From then on things went along on schedule. I still didn't know what I was looking for and the glare was so bright I couldn't see what my camera was getting. But at the end of the procession was a band of older men, playing something that sounded like "Maryland My Maryland" but probably wasn't. We waited while all looked at the church. suddenly the church bells rang, a curtain was opened, and the old men started playing music. As soon as the music started fireworks went off in the parking lot across the street and you couldn't hear anything. But the glorious statue of Mary was carried out of the church and down the street, and for some reason I can't explain there were tears in my eyes. I got a few pictures but I didn't know of what until I came home. I share them with you here and promise you this is a lovely and moving tradition. You don't have to be Italian or even Catholic to respond to it.

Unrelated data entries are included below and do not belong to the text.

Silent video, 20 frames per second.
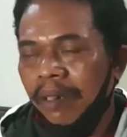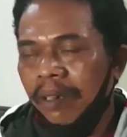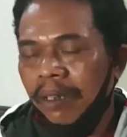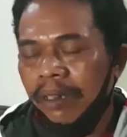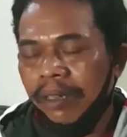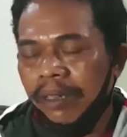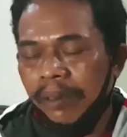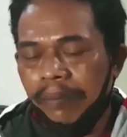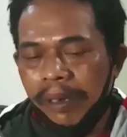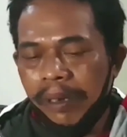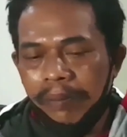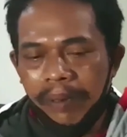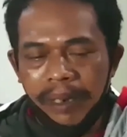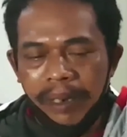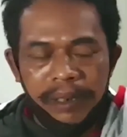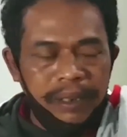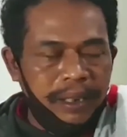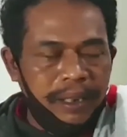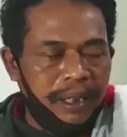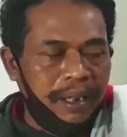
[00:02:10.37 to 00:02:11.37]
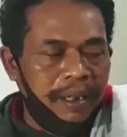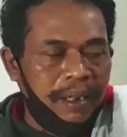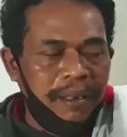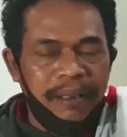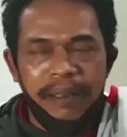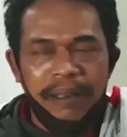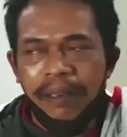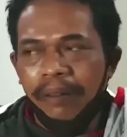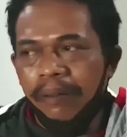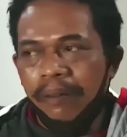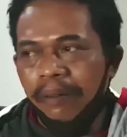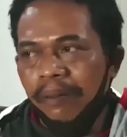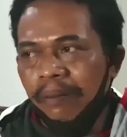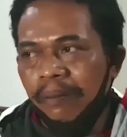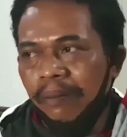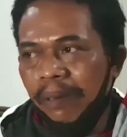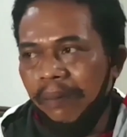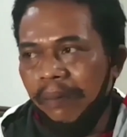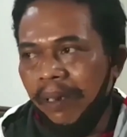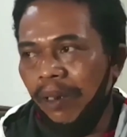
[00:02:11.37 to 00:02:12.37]
masa pribadi ya
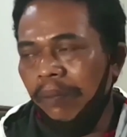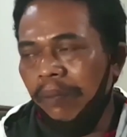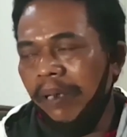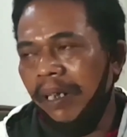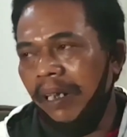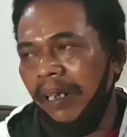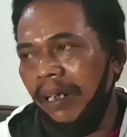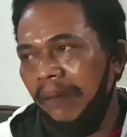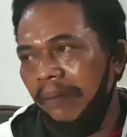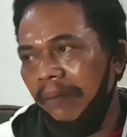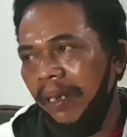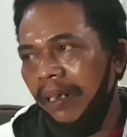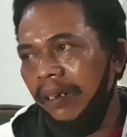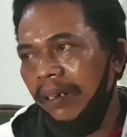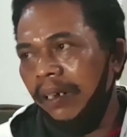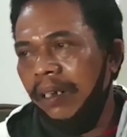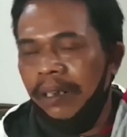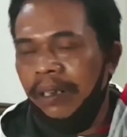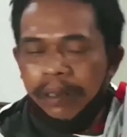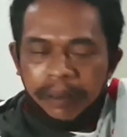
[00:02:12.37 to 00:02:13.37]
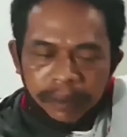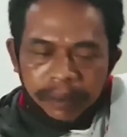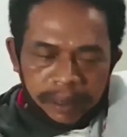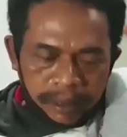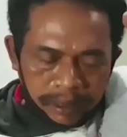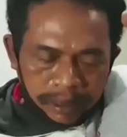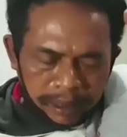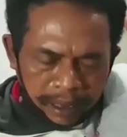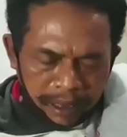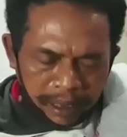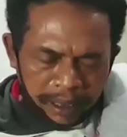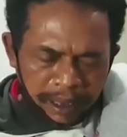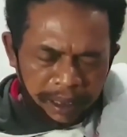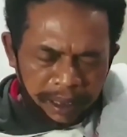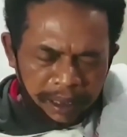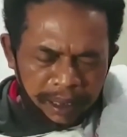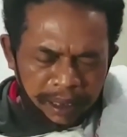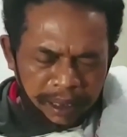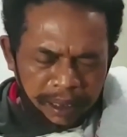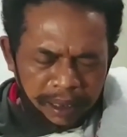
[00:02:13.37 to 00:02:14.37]
memang rumah lama, jadi
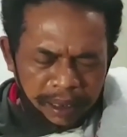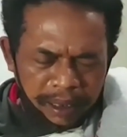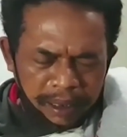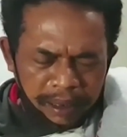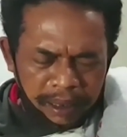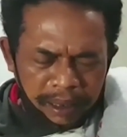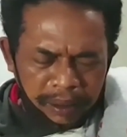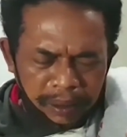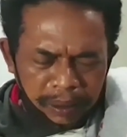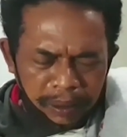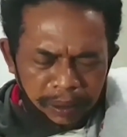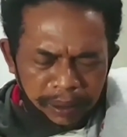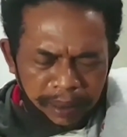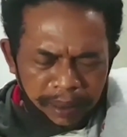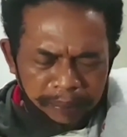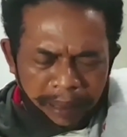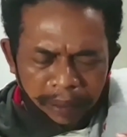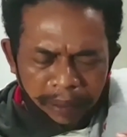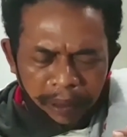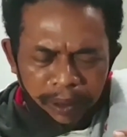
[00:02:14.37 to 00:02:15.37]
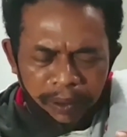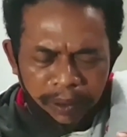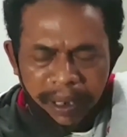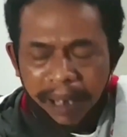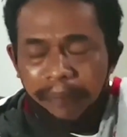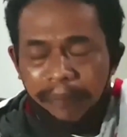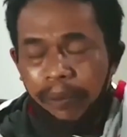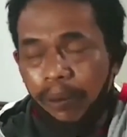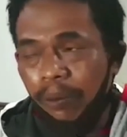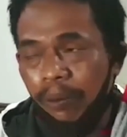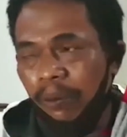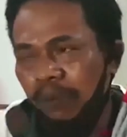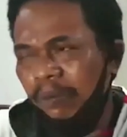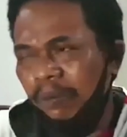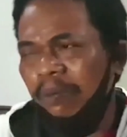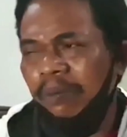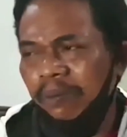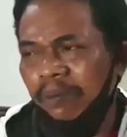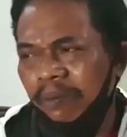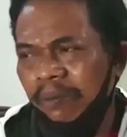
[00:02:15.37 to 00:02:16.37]
uh, itu juga pawon juga ambruk hmm.
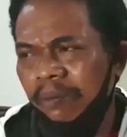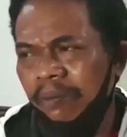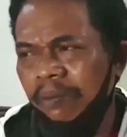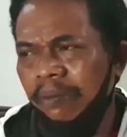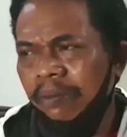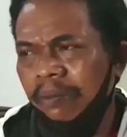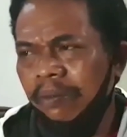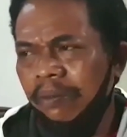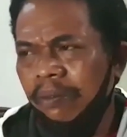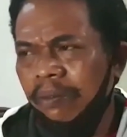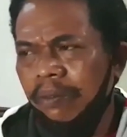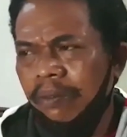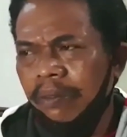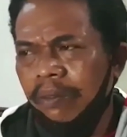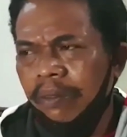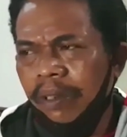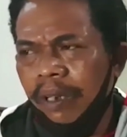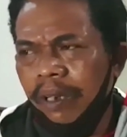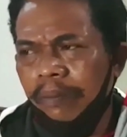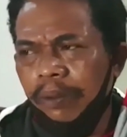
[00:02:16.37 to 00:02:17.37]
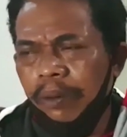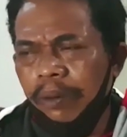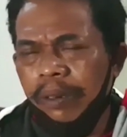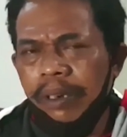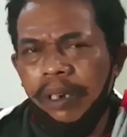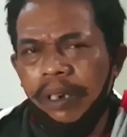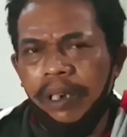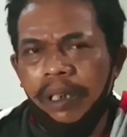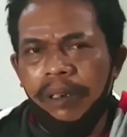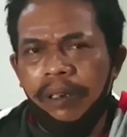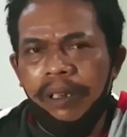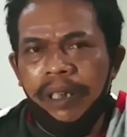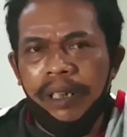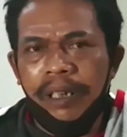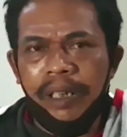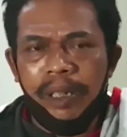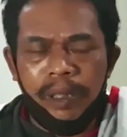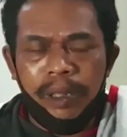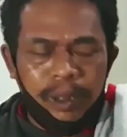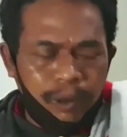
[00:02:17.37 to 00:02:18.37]
ambruk uh,
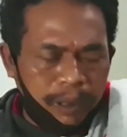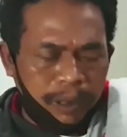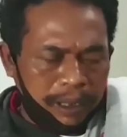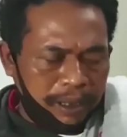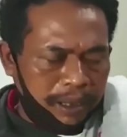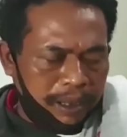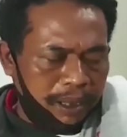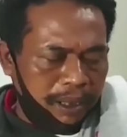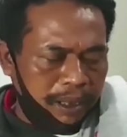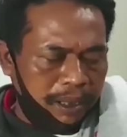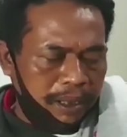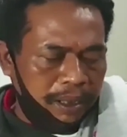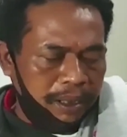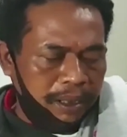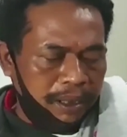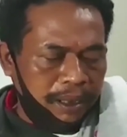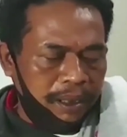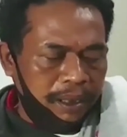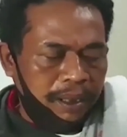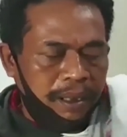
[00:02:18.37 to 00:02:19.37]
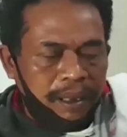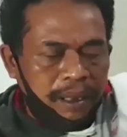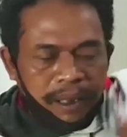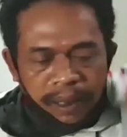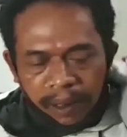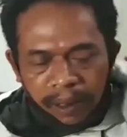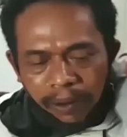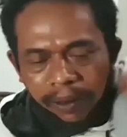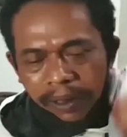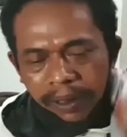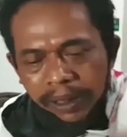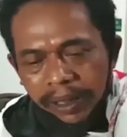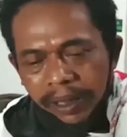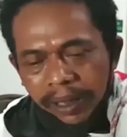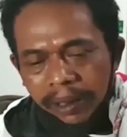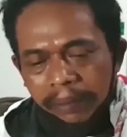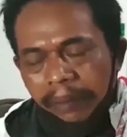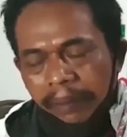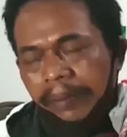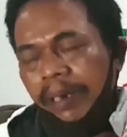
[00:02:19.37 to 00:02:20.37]
lihat keluar, uh, kondisi
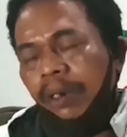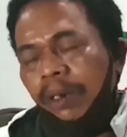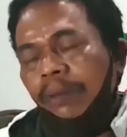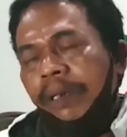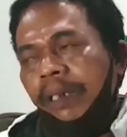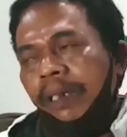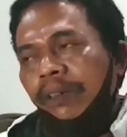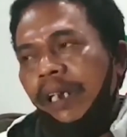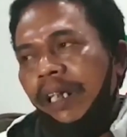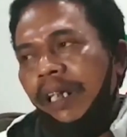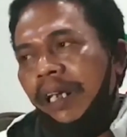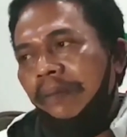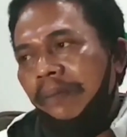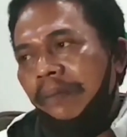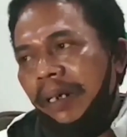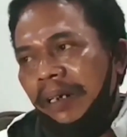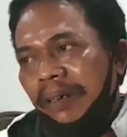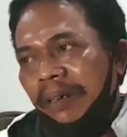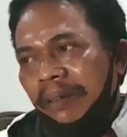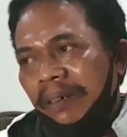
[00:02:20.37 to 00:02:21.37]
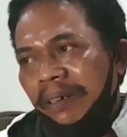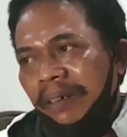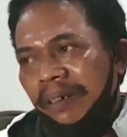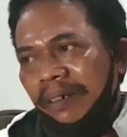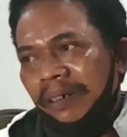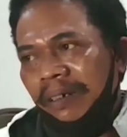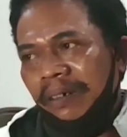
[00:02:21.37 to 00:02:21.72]
memang rumahnya udah lama hmm.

In an hour or so I'm going down to get one of those sangwiches.

3 comments:

downtown chick said...

Don't know how we missed you. I went to 12:15 Mass & then waited around for the Madonna. I was standing directly across from the Church doors. I'm assuming you were closer to 3rd. St. (nearer the parking lot). I was looking around, but couldn't see much in the crowd of people. We walked up 4th St. because the best sausage stand is 4th & the River directly across from the entertainment stage. St. Ann's feast? I eat my sausage at Biggie's.
We went down to the Terminal, watched her board the boat & sail off. Walked back to the car, went home happy. Sorry we missed you.
I still challange your menu choices. A smoothie?
The Gelato was fab!!!! The stand is right in front of Sinatra Cafe.

Mary Lois said...

I was on the corner in front of the parking lot, right where the fireworks could deafen us all. I missed the boat ride part of the extravaganza, and obviously we were not meant to connect in that crowd.

As for finding the gelato, I had to go to the nearest King's for that. It's dee-licious though, and I still have some!

slezak said...

Just a thought that I would only think of...as kids we never had any problems. We always did the unthinkable, as kids do. Seeing all them older people of our age enjoying the feast...I now just wonder after eating all that great food...saugage smothered with onions, peppers; a cannoli...and a few other tasty delights topped off with a large glass of beer to wash it all down...NATURE has it way of getting revenge on us. The older you are the worse the revenge. Praying to the saint does come into mind...you pray, please guide me to the nearest rest room. As kids we always waited till the fireworks went off to express loudly our joy in seeing it...all them people and no rest rooms that I never ever remember ...HUUMM ?? The subject does give the older crowd food for thought before they start enjoying the day.

Only I would think of that...don't you find that strange.